I manage the bulk of our web content and brand marketing while organizing events of all sizes that educate, inform and inspire people about wine. I work with an incredible team of talented sommeliers, savvy salespeople, and organized operations brains.
milieu: What are some of the biggest misconceptions or mistakes people make about choosing the right wine?
Jenny: The first step to choosing the right wine is choosing a wine you actually like. It sounds so simple, but I think one of the biggest mistakes people make is choosing wines that they think they should like instead of choosing wines they actually enjoy. Be true to your tastes and you’ll have the opportunity to explore why you like that style and try new things from there.
milieu: What is one of the best underrated wines (location, type, blend etc.) and why?
Jenny: Hands down, Canadian wines. The wines from our own backyard have come so far, so fast that a lot of people don’t realize how amazing they are. All sorts of little known and delicious winemaking regions are making their mark on the international wine scene. Last week I went to the launch of Nova Scotia’s newest winery: Lightfoot & Wolfville Wines. Their Pinot Noir and Chardonnay are extraordinary, wines that taste like they were made in France. The future of Canadian wines is bright!
milieu: What is your absolute favourite bottle of wine and why?
Jenny: Such a tough question! I feel like I’m always changing my mind about what I love best; sometimes it changes with seasons, with what I’m eating and, of course, whatever I’ve tried lately. Right now, it’s summer in Nova Scotia so I’m loving dry, crisp roses from the Loire Valley or Provence. Nothing tastes better on my deck after a swim in the ocean.
milieu: Where do you see yourself in five, ten years?
Jenny: My favourite thing about the wine industry is that it is, at the end of the day, an intensely agricultural product. The people who make it, buy it, drink it and talk about it matter. A whole lot. The wine industry is evolving so quickly that I can’t imagine what I’ll be doing in even just a few years, but I hope I can be a part of that incredible process.
As long as I continue to grow- as a person and as a professional- I see myself in this industry, bringing the work of incredible producers from around the world to Canadians.

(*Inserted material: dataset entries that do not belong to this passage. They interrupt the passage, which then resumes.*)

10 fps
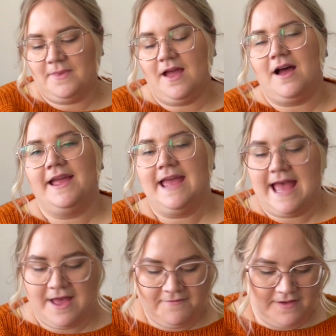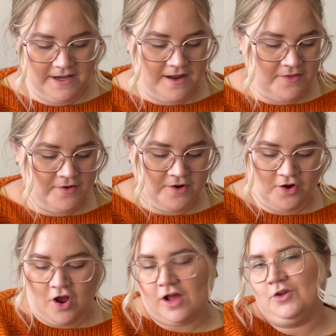I have another
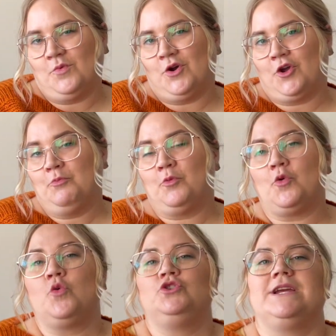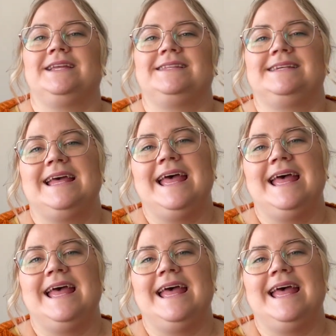color work project.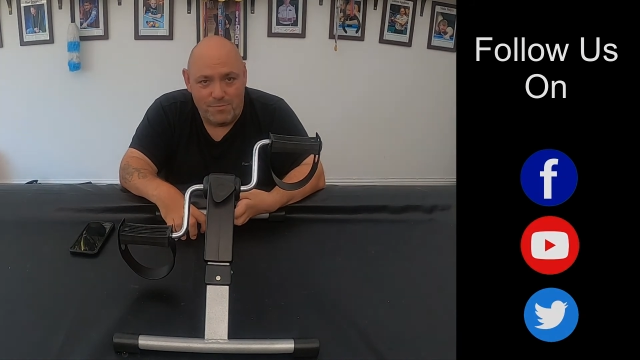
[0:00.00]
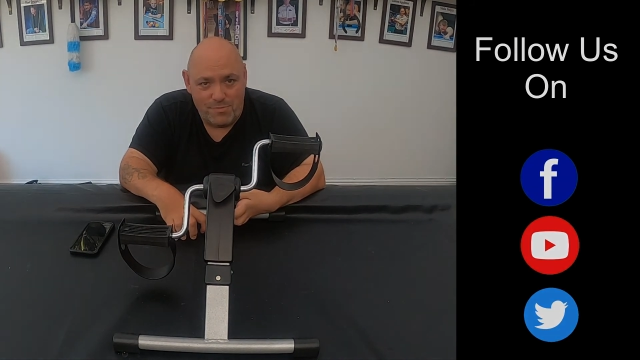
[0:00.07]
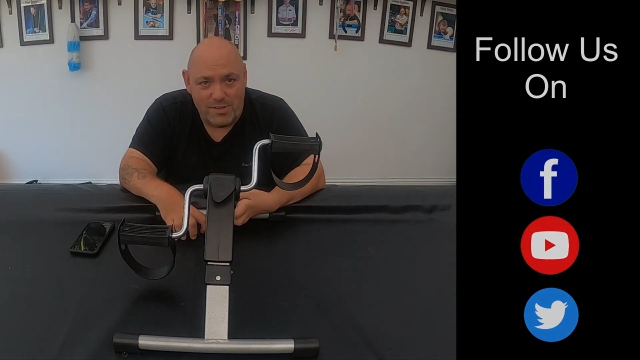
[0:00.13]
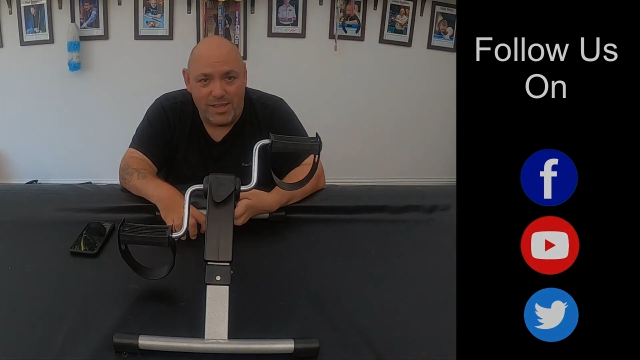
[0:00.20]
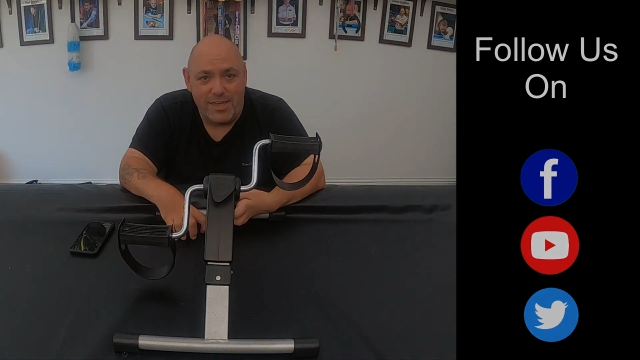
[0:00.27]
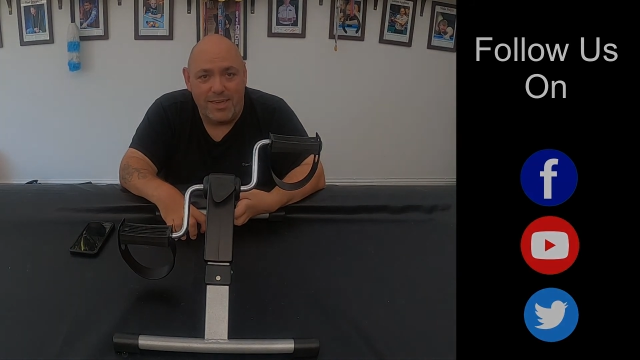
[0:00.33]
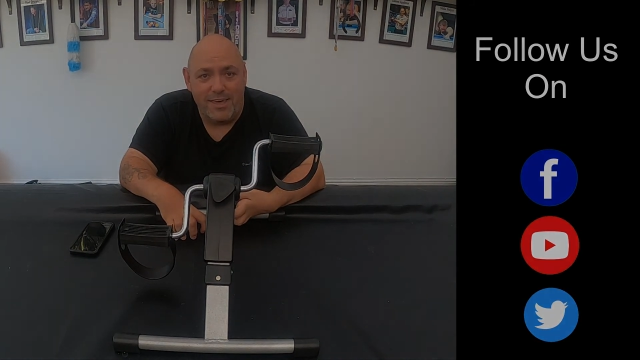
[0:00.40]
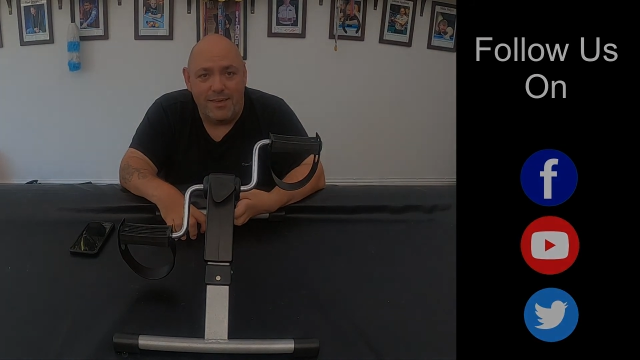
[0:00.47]

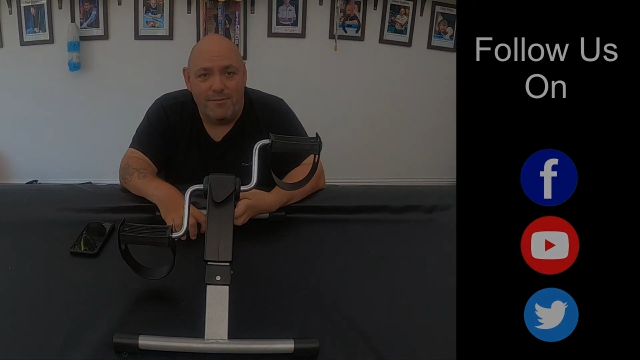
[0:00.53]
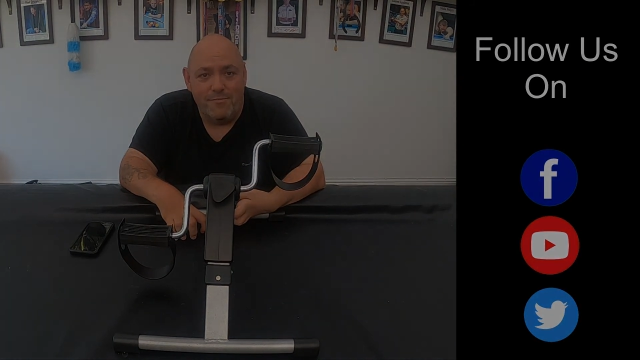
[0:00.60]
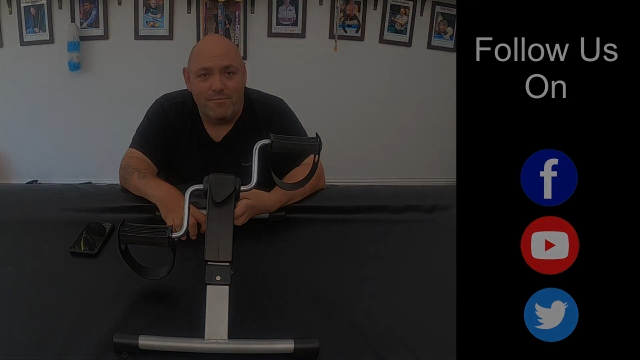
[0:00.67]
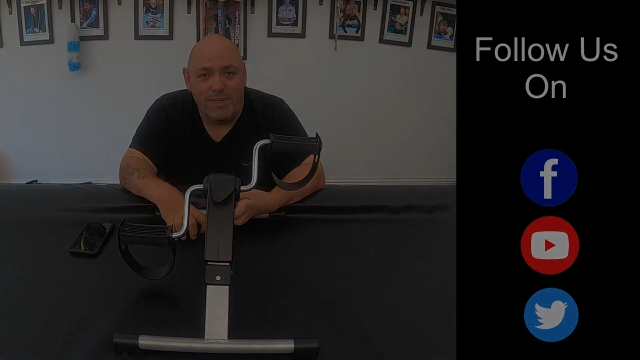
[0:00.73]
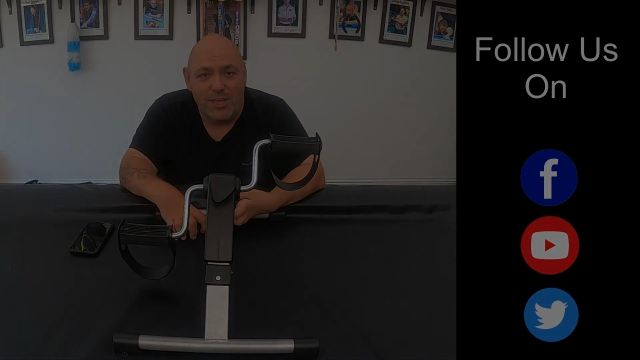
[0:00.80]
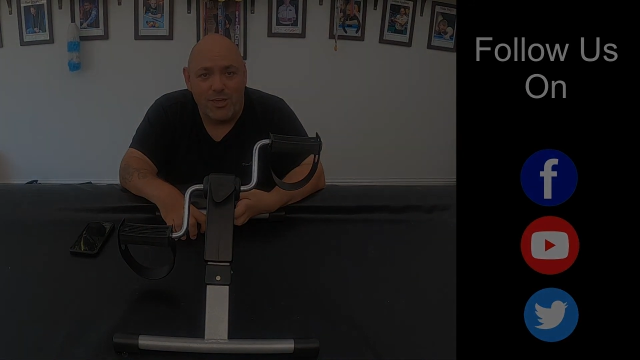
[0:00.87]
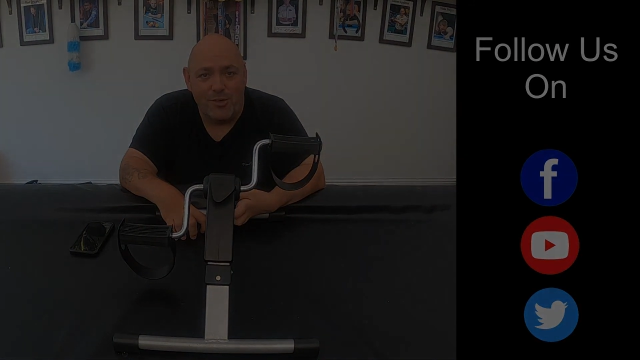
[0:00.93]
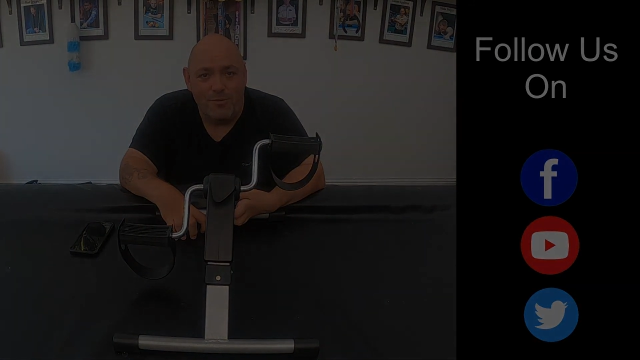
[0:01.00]
take care.
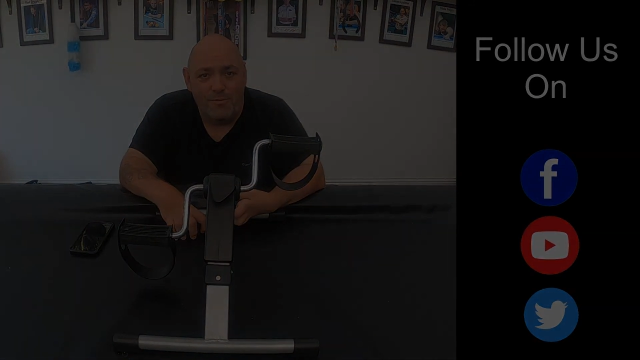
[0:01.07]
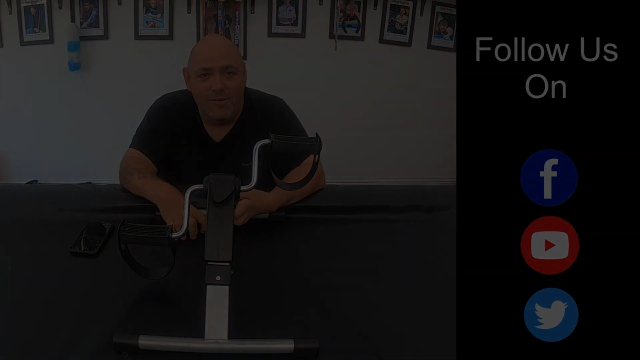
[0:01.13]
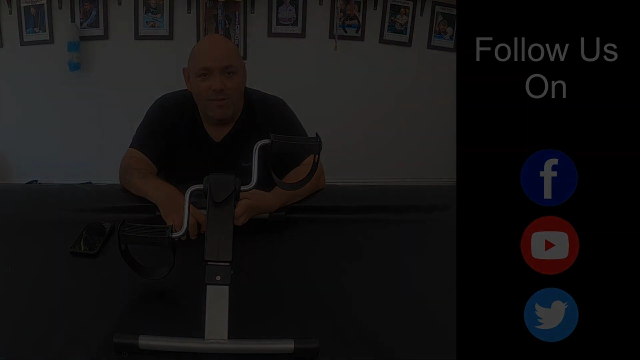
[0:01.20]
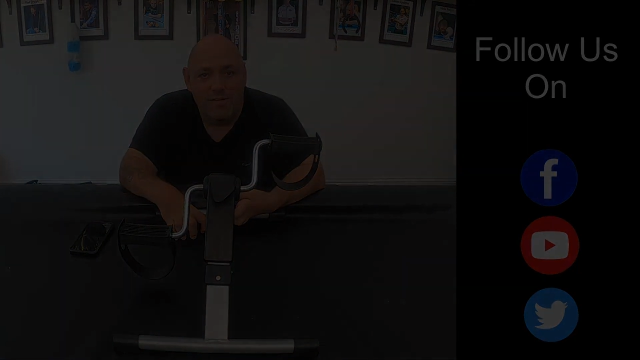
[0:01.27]
Thank you.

milieu: What advice would you give someone who is looking to become a sommelier?
Jenny: Be patient with yourself. Becoming an expert in something, especially something like wine, takes time. You study, you taste wine, you talk about wine, you read about wine, and repeat. And repeat. And repeat. Eventually things start to make sense.
It took almost two years for me to develop my palate for wine, meaning it took years of tasting and studying before I could link the things I saw, smelled and tasted in the glass to vocabulary, words and memories that would help me understand and identify wine styles. I was so frustrated at various points that if I can do it, I believe almost anyone can!